• _EXERCISE PROMPT_
Where does the string "Silent" occur in the entries below? Copy every line where it does.

• _WORKING DATA_

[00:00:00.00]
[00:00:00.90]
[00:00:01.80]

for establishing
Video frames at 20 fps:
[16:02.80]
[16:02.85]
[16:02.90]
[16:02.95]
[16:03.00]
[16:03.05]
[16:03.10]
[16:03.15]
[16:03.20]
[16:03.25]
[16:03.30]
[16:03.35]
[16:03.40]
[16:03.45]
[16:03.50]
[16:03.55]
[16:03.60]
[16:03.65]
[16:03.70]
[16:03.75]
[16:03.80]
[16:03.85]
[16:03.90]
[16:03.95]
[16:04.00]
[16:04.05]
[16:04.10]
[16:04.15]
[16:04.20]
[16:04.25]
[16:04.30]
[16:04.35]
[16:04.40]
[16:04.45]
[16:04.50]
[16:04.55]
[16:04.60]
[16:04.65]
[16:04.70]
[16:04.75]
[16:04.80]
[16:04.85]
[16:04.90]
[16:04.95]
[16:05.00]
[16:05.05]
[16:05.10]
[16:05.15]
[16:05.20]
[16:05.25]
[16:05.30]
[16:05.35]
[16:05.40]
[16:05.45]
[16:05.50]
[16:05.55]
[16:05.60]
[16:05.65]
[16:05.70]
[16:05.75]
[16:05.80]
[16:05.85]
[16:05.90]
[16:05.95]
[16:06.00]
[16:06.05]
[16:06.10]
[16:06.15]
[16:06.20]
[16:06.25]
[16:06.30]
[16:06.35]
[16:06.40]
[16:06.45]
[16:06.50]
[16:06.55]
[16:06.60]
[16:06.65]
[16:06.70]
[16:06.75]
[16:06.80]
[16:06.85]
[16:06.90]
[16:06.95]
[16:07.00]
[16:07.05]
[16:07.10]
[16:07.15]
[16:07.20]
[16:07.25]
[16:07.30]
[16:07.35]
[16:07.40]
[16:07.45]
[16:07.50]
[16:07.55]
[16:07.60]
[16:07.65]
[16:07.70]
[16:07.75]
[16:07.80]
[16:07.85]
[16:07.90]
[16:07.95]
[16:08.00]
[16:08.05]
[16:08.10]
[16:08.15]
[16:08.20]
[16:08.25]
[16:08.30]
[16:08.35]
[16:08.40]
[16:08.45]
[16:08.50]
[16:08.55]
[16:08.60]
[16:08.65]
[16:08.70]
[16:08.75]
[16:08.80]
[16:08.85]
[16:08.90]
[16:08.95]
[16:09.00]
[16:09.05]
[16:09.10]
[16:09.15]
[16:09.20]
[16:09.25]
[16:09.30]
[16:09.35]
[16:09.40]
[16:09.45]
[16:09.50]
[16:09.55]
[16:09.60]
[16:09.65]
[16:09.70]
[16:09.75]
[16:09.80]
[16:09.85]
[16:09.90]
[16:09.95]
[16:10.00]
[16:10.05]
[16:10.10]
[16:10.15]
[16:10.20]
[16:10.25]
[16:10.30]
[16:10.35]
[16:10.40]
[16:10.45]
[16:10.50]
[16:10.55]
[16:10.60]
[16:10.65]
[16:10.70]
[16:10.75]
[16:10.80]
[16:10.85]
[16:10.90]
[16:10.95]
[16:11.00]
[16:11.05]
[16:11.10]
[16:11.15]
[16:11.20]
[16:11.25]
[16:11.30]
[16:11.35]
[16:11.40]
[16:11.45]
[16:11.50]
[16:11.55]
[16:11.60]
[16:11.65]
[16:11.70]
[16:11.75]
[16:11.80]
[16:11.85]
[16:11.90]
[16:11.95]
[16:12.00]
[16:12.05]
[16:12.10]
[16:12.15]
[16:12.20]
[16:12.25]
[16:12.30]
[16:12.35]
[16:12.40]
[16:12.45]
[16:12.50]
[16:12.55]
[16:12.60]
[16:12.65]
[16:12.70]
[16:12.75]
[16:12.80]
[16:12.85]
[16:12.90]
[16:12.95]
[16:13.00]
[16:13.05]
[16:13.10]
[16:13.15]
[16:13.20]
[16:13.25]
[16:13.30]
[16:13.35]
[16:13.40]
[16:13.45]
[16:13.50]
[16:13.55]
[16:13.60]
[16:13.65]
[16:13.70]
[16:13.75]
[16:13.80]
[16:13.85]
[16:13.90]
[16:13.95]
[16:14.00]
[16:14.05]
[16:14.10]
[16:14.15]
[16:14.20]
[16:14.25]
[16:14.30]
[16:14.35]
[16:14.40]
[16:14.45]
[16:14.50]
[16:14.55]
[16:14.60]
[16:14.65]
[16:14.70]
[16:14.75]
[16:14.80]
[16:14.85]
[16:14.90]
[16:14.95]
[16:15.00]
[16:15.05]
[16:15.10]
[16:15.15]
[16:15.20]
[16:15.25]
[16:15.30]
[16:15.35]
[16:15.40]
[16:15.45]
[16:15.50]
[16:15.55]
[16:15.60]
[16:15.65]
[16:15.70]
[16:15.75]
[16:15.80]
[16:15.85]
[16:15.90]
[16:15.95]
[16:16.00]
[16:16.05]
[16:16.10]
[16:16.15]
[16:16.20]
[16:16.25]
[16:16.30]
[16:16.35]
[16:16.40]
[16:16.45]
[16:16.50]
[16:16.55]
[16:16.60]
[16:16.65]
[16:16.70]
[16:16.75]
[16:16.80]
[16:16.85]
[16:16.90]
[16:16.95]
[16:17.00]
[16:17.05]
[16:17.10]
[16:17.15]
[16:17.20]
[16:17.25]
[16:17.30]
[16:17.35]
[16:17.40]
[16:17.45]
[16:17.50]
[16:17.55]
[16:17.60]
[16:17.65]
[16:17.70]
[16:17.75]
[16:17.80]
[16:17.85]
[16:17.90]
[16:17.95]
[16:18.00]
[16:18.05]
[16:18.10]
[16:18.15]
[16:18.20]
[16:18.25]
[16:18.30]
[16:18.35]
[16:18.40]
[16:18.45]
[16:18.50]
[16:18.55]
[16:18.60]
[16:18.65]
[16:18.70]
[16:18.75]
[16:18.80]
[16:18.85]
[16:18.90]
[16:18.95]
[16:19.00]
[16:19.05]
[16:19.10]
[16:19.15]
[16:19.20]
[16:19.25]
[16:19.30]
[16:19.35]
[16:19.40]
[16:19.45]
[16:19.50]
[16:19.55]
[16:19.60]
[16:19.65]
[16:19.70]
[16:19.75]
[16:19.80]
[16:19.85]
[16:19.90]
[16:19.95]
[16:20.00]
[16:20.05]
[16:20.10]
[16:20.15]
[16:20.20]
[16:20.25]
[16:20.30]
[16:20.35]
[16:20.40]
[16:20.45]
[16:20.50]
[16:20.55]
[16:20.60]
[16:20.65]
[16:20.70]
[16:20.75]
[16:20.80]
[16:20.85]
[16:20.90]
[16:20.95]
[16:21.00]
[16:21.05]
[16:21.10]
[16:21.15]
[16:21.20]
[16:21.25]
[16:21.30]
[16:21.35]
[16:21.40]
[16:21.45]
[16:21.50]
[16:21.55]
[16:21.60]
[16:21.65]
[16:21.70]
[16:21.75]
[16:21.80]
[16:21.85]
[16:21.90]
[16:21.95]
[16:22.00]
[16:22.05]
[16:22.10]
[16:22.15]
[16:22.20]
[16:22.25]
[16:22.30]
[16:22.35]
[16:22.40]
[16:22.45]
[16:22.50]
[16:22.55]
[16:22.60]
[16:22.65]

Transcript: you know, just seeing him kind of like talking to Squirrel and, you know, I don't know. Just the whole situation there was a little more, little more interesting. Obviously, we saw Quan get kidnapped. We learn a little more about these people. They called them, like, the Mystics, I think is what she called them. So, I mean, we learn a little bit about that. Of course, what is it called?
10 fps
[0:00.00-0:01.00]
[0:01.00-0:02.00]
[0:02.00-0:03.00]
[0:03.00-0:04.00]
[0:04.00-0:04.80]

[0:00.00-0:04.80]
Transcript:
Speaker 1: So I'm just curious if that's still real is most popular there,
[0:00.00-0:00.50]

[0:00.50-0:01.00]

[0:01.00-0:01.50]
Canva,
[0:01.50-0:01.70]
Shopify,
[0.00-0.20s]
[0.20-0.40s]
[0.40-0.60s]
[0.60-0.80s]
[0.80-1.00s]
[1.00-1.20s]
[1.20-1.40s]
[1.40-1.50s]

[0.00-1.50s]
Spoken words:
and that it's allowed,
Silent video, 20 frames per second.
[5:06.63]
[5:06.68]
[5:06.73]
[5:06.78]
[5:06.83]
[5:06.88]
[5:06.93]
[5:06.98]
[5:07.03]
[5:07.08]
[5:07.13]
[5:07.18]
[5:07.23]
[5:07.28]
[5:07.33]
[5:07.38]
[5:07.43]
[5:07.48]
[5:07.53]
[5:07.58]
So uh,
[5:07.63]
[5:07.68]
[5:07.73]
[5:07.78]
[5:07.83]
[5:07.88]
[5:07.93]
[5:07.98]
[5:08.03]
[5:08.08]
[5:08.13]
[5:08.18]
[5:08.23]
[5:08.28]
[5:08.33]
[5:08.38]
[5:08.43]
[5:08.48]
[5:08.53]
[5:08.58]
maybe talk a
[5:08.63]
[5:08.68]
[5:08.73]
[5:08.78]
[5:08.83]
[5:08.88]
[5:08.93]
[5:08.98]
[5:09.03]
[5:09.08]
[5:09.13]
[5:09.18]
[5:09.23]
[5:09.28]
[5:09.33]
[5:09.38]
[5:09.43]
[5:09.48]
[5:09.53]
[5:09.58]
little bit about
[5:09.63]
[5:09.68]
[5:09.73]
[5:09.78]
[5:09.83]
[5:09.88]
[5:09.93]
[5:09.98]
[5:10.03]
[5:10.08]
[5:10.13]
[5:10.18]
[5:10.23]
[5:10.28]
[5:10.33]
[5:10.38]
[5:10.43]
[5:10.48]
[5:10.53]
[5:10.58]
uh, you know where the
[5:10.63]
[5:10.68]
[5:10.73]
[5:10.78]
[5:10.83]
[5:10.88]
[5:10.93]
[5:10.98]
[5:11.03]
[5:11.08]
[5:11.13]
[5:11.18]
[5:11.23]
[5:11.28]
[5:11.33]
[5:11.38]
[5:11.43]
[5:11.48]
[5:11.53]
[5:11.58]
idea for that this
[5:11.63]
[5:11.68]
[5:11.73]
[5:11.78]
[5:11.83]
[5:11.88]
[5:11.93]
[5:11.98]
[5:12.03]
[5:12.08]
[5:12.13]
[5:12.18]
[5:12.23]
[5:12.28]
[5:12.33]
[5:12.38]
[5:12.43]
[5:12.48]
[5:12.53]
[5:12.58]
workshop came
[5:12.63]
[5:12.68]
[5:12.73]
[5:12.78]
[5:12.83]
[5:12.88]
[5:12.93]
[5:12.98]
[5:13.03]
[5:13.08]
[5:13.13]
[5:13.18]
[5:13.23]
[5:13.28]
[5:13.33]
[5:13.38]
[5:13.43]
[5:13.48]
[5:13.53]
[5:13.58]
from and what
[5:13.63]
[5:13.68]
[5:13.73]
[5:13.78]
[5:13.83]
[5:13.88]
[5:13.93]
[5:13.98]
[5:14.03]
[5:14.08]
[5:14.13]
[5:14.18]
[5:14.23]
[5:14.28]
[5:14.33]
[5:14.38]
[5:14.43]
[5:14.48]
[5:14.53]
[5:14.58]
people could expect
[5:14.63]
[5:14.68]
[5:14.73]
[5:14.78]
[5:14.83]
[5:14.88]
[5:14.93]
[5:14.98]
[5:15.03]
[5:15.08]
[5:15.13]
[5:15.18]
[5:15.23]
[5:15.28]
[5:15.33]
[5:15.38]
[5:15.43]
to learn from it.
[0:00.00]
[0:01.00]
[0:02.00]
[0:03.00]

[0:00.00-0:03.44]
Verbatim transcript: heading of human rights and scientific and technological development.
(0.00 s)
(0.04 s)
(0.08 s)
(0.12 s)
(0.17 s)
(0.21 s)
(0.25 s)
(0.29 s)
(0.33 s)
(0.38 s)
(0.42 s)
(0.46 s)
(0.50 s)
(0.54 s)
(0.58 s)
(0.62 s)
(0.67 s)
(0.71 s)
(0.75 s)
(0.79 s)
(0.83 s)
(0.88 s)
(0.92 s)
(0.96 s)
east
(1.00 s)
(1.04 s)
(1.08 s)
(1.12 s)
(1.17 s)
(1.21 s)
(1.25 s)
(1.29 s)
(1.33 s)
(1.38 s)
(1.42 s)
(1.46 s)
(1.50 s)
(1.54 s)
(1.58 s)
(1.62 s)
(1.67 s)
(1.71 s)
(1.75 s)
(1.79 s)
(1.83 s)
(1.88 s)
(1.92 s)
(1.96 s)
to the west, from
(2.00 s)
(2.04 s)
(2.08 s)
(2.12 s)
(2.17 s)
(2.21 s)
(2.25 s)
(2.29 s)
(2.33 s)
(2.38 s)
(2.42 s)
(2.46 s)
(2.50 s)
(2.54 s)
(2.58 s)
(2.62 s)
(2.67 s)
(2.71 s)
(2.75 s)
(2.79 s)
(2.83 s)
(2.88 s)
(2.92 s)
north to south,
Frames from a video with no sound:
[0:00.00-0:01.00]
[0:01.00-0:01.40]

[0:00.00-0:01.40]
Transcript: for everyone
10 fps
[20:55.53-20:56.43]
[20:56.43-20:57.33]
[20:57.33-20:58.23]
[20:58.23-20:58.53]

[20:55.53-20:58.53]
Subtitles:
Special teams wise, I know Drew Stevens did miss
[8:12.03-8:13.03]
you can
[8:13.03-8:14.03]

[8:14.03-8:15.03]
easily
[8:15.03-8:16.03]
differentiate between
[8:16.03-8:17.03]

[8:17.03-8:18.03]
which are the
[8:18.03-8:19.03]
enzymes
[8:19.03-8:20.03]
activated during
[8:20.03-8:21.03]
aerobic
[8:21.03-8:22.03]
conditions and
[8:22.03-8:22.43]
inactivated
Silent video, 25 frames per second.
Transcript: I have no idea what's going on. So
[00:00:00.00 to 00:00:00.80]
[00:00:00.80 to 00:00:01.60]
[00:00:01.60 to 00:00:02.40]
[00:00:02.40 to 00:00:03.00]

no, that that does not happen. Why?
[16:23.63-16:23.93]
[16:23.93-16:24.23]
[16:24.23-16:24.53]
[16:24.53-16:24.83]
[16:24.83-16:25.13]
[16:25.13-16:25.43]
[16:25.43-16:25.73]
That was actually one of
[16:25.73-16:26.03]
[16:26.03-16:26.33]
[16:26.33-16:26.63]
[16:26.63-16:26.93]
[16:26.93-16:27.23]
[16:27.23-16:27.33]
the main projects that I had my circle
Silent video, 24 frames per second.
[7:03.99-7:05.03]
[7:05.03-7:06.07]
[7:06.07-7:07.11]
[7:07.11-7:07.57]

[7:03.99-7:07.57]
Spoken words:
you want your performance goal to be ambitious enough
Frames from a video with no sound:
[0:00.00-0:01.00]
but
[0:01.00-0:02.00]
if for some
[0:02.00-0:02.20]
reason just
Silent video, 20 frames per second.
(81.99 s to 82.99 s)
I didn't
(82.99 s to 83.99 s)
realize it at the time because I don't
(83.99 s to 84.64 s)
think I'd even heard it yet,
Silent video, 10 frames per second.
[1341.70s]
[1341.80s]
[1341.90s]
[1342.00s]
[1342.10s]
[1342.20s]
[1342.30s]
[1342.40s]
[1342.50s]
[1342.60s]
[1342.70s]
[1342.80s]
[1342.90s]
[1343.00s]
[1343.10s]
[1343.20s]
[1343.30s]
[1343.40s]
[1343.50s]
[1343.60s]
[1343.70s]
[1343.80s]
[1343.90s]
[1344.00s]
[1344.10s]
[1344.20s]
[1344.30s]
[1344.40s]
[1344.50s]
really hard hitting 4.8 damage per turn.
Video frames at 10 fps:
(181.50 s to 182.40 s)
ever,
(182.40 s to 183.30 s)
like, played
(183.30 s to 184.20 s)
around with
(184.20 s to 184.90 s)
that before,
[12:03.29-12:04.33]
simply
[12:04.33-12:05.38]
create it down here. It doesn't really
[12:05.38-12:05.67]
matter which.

• _WRITTEN SOLUTION_
Silent video, 20 frames per second.
Silent video, 25 frames per second.
Silent video, 24 frames per second.
Silent video, 20 frames per second.
Silent video, 10 frames per second.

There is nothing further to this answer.